The past fifteen years have seen a massive increase in conversation and debate about what Islam teaches. From US politicians proclaiming that Islam is a religion of peace to pronouncements that Islam isn’t a religion of peace, and everywhere in-between there are much heat and not much light on this topic. When you factor in the rise of Islamic terrorism, specifically the ISIS style terrorism that has launched itself on the world scene there are few questions on more people’s minds than these two questions, “What is Islam?” and “What does it truly teach?”

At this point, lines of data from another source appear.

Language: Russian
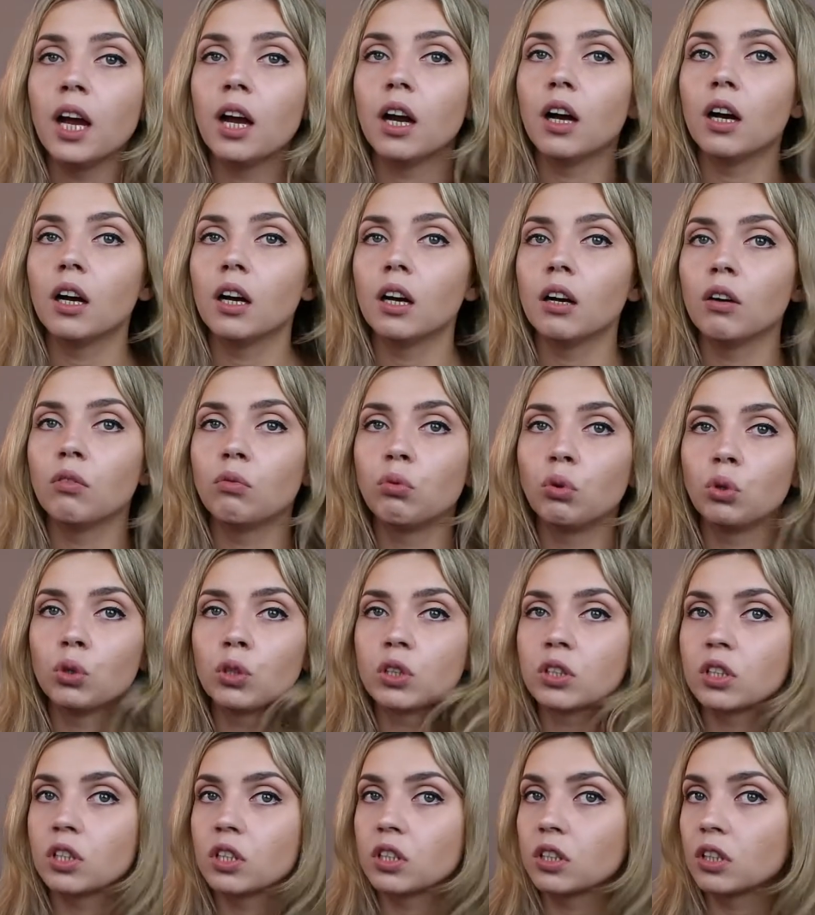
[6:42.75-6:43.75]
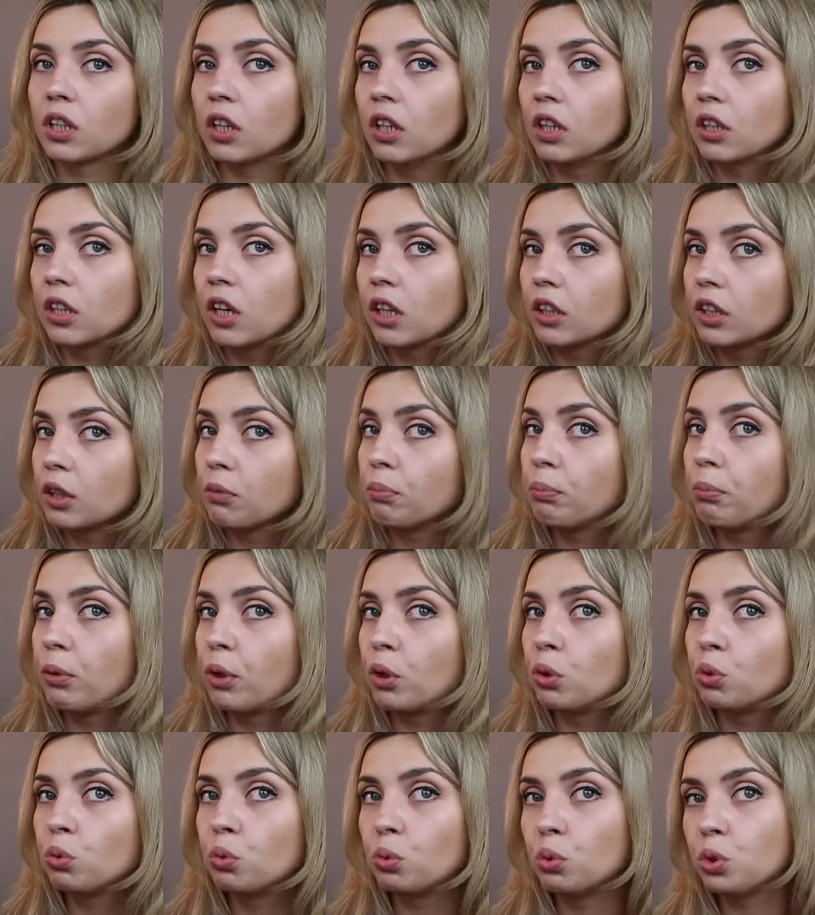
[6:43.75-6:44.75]
а, волосы стали как-то
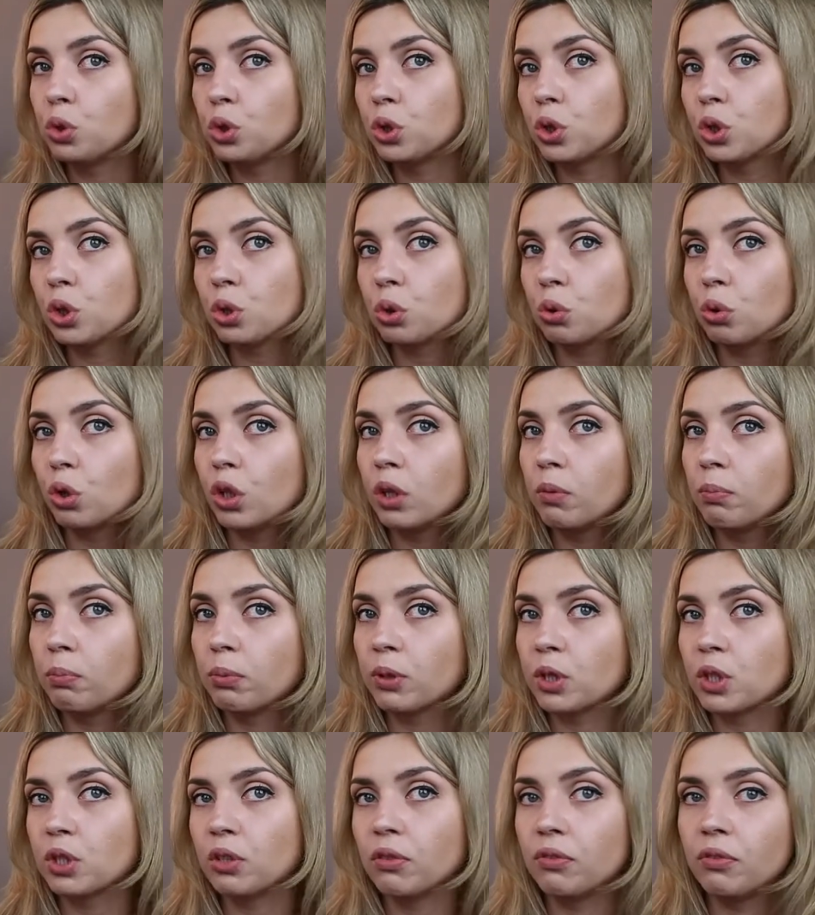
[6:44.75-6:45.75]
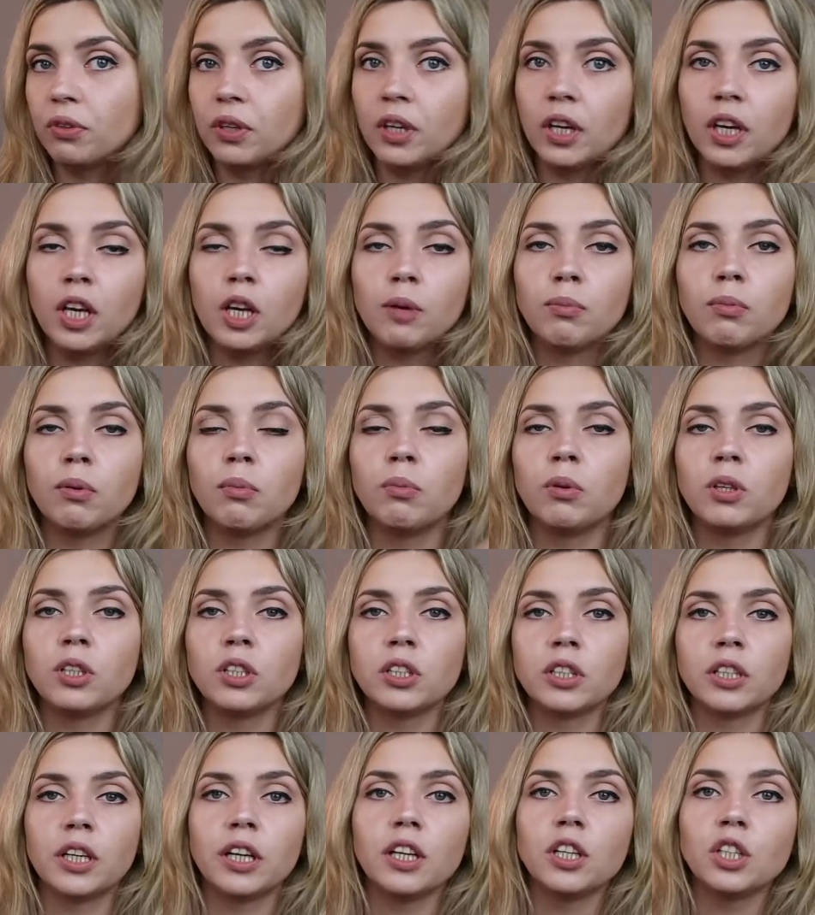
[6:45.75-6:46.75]
погуще, что ли, поживее,
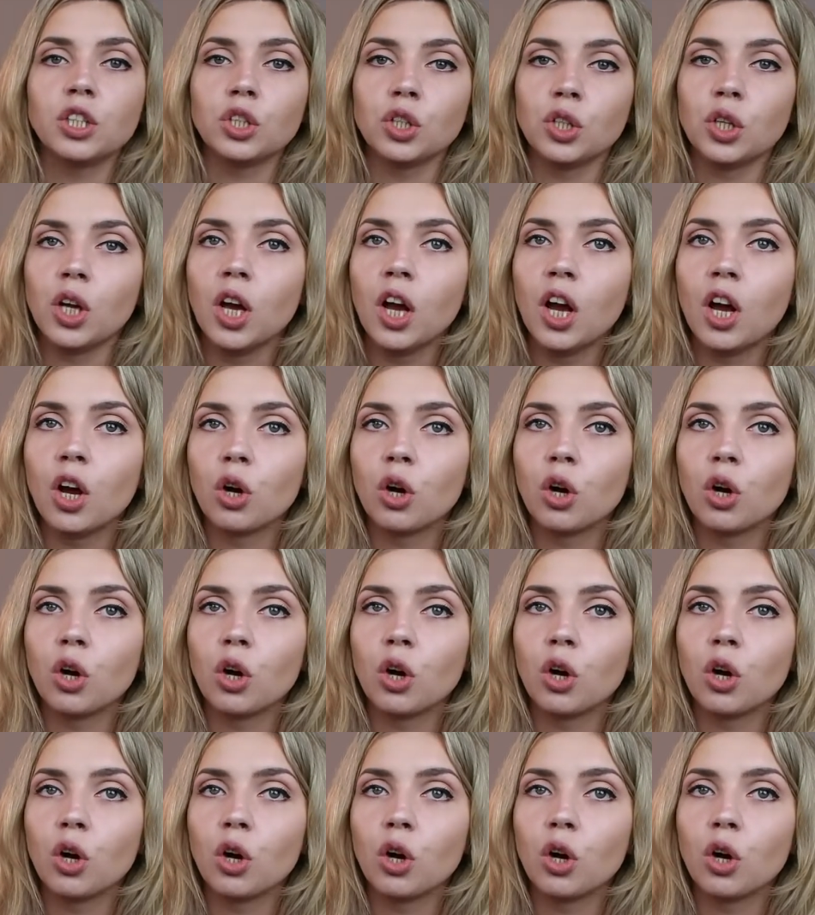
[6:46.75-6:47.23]
поблестящие,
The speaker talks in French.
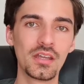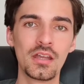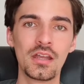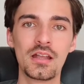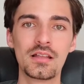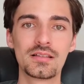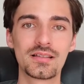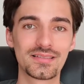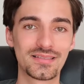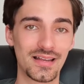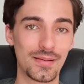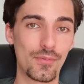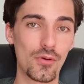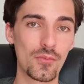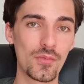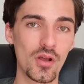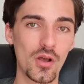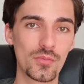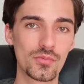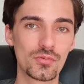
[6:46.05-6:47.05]
Ça, c'est la première
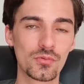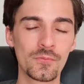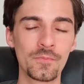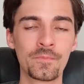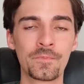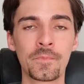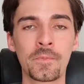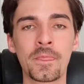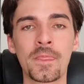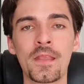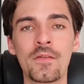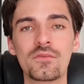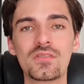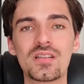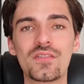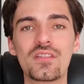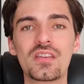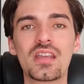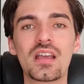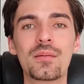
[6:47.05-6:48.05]
option. Vous avez
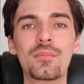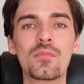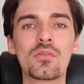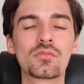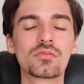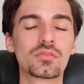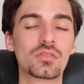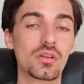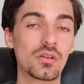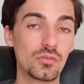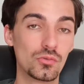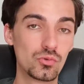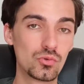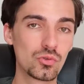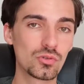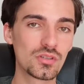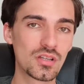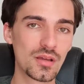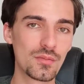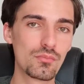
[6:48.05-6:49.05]
également, toujours dans
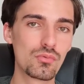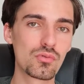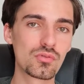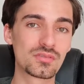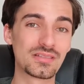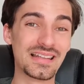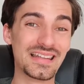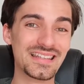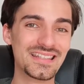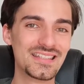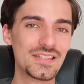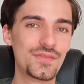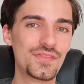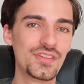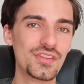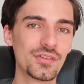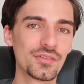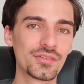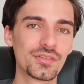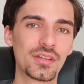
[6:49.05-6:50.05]
la bourse, les
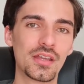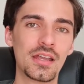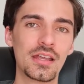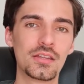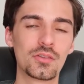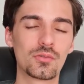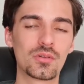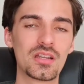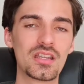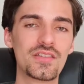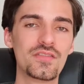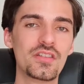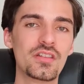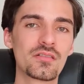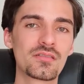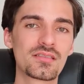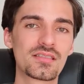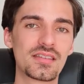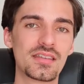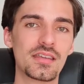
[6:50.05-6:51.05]
dividendes. Donc les dividendes,
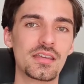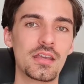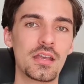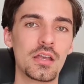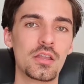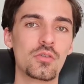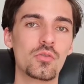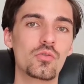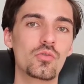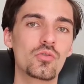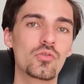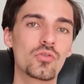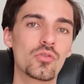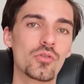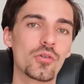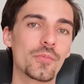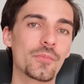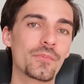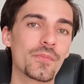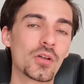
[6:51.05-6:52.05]
c'est une
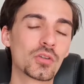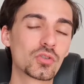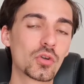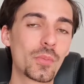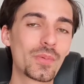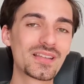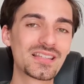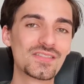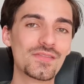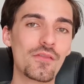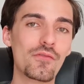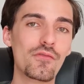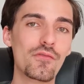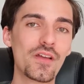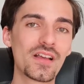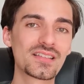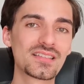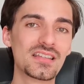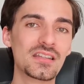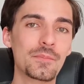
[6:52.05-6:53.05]
euh, entreprise qui va vous
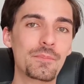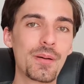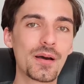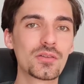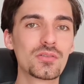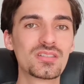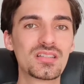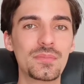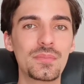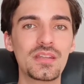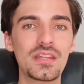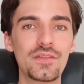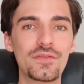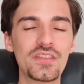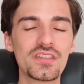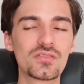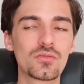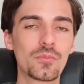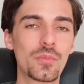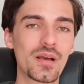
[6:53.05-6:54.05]
verser une part de ses bénéfices.
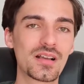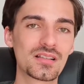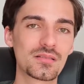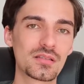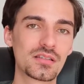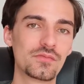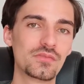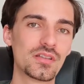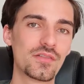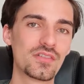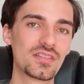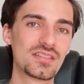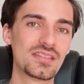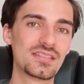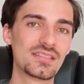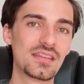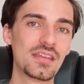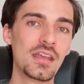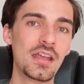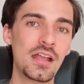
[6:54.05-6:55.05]
Donc par exemple, si vous
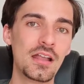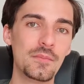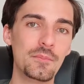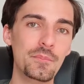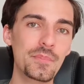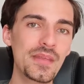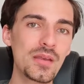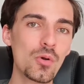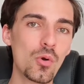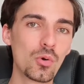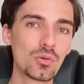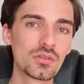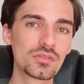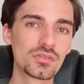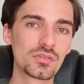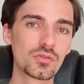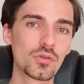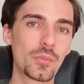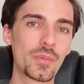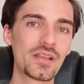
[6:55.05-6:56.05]
investissez 1000 euros dans une
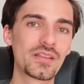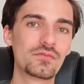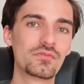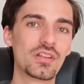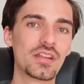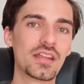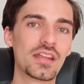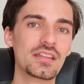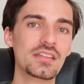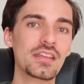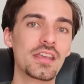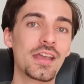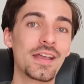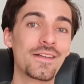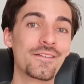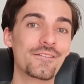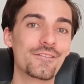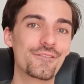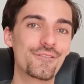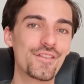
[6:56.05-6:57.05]
entreprise, vous allez gagner
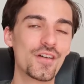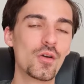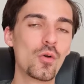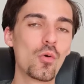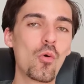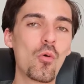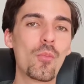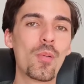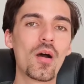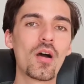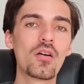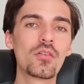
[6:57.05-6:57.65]
20 euros par an.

Over the past few years, we’ve also seen the Lord raise up a number of prominent Christian leaders to write on this topic. One of these is a former Muslim, Nabeel Qureshi author of multiple books on this topic. Today we’ll look at his book Answering Jihad A Better Way Forward.

Answering Jihad seeks to help readers understand the following two questions, “Do terrorists actions actually reflect the religion of Islam?” and “What about our peaceful Muslim neighbors?” In this hard-hitting book, Qureshi provides insights into the questions that people are seeking answers to several important questions posed on the nightly news.

The book is broken down into three parts with four appendixes. In part one, the author considers the origins of Jihad. Here we learn about sharia law, jihad and early Islam. Among the biggest topics covered in this section is the question, “Is Islam “a Religion of peace?” and “Was Islam spread by the sword?” These questions are not secondary. The first question, “Is Islam a religion of peace?” is massively important.

Several US Presidents and many politicians are instructing the people in their districts that the answer to this question is, “Yes”. The real question and one that author wants to help us understand in this book are whether the answer of yes to this question holds any water historically and from the teaching of Islam itself.

According to David Cook in Understanding Jihad Muhammad launched raids and battles every year until he died. Mr. Cook explains that Muhammed commissioned or personally participated in eighty-six battles during that time, which is more than nine battles per year. Qureshi notes, “For these reasons, no one can claim that “Islam is a religion of peace” in the sense that the religion has been historically devoid of violence, neither in its origins nor in the history of global Muslim community. Apart from the first thirteen years of Islamic history, when there were not enough Muslims to fight, Islam has always had an elaborate practice or doctrine of war” (31).

Section two of the book considers radical Islam, whether Islam is in need of Reformation, who are Al-Qaid, ISIS, and Boko-Haram. Along with these important issues, the author considers who the true Muslims are, and why Muslims are being radicalized. Lastly, the author helps us understand whether Muslims are trying to take over the West with Sharia.

One of the most important questions within this conversation is the issue of whether true Muslims are peaceful or violent. The author explains, “The reality is that Islam can be formulated either peacefully or violently, but violent expressions of Islam adhere more consistently and more literally to the foundational texts of the Islamic faith, the Qur’an, and the hadith. Peaceful versions of Islam must reinvent traditions from Muhammad’s life in order to be interpreted consistent, or they must ignore them outright. Regardless of which of these two options peaceful Muslims choose, the common assertion that violent Muslims are not truly Muslim is uninformed or even disingenuous” (93).

The last section of the book considers Jihad in Judeo-Christian context. Here the author helps us understand whether Christians and Muslims worship the same God, Jihad, and Old Testament warfare, the teaching of Jesus on violence, Jihad, and the Crusades, along with a few other issues.

Whether you are wondering what to make of the terrorist violence happening both in the USA and abroad, or you are curious as to what Islam teaches on the subject of violence, Answering Jihad will help you. This is not a lengthy treatise on this subject. Instead, it would be fair to say this is a primer. Each chapter is short and easily digestible but chalk full of helpful information from a Christian worldview.

Answering Jihad is a great book for the lay person concerned with terrorism in the news or the Christian interested in reaching out to his Muslim neighbors. This book would also be good to use to teach a Sunday school class on Islam or for Bible College and seminary students studying and writing on Islam.

Whether this book is used in this way or in another way, Answering Jihad aims to help readers understand the rise of ISIS and the mass shootings occurring in major cities around our world. Answering Jihad is a welcome and needed primer on Islam that comes at just the right time to help readers respectfully answer many of the greatest questions about the rise of ISIS, jihad, and Islamic terrorism that people are asking.